3) Le français avantagé. Dans certains coins, les chiffres sur la langue d'usage indiquent un pouvoir d'attraction supérieur du français. Ici, la dynamique linguistique favorise le français sans toutefois qu'il n'y ait d'assimilation perceptible du groupe anglophone. Cette catégorie regroupe 26 subdivisions de recensement, pour la plupart des petites localités à l'exception de Longueuil.

4) Recul de l'anglais. Enfin, dans certaines régions et localités, le français domine tellement que les effectifs de langue anglaise régressent dans la catégorie de la langue d'usage. On trouve dans cette catégorie 21 subdivisions de recensement, y compris Valleyfield, Beauharnois et plusieurs secteurs ruraux dans la Haute-Gatineau, dans la Petite-Nation de l'Outaouais, ainsi qu'au sud-ouest de Montréal.

Des minorités anglaises assimilent des majorités francophones

Je développerai davantage le détail des portraits de ces catégories et des régions dans de futurs blogues, mais une chose m'a particulièrement frappée. Dans les secteurs de l'Ontario où les francophones sont majoritaires, la minorité anglaise assimile tranquillement la majorité française. Prenons le cas d'Alfred-Plantagenet, entre Ottawa et la frontière du Québec. Sur un total de 9 025 personnes, 6795 sont de langue maternelle française et 1680 de langue maternelle anglaise. Quand on regarde les chiffres de la langue d'usage, le nombre d' « anglophones » grimpe à 2 300 et le nombre de « francophones » diminue à 6495. Cette situation est généralisée.

Eh bien, ce phénomène, quoique moins accentué, est également perceptible au Québec. Quand plus de 10 ou 15% de la population d'une localité est anglophone, elle semble avoir tendance à se renforcer et à accroître ses effectifs. En Ontario, dans une situation similaire, une minorité de 10 à 15% de Franco-Ontariens disparaîtrait en quelques générations, à toutes fins utiles.
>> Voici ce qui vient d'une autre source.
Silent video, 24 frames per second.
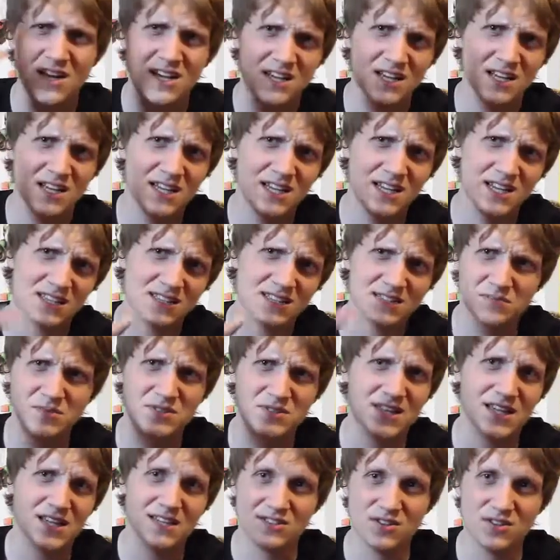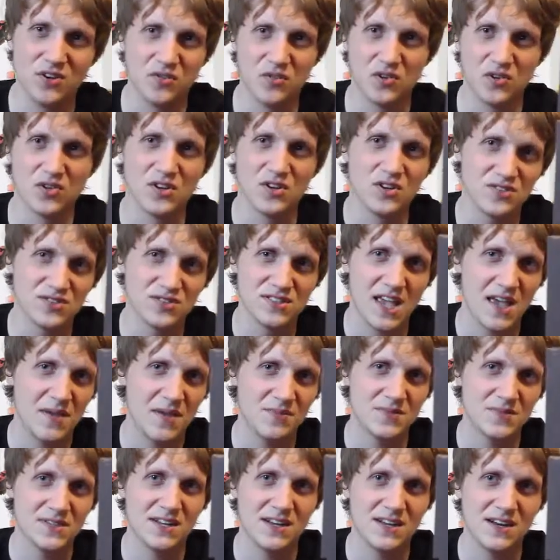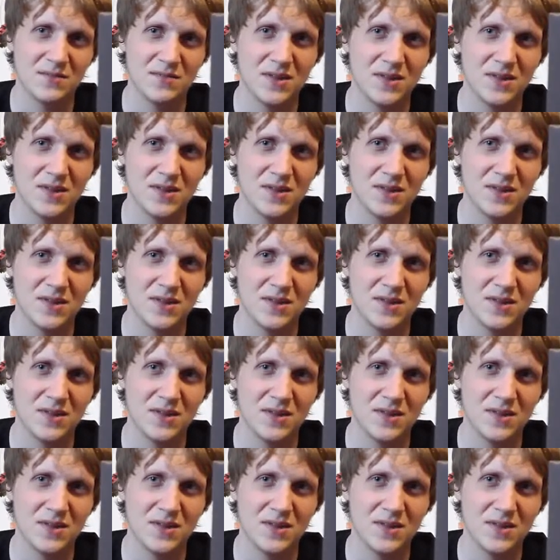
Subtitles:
gets obsessed over Little Samson, and I'm like,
La conclusion principale : la dynamique linguistique actuelle favorise l'anglais dans 85 subdivisions de recensement (du sud-ouest québécois et de la grande région montréalaise) et elle favorise le français dans 47 subdivisions de recensement comportant peu de régions urbaines. C'est plus qu'inquiétant !

À suivre...

1 commentaire:

  1. Très intéressant. Merci de votre contribution pour la défense du français.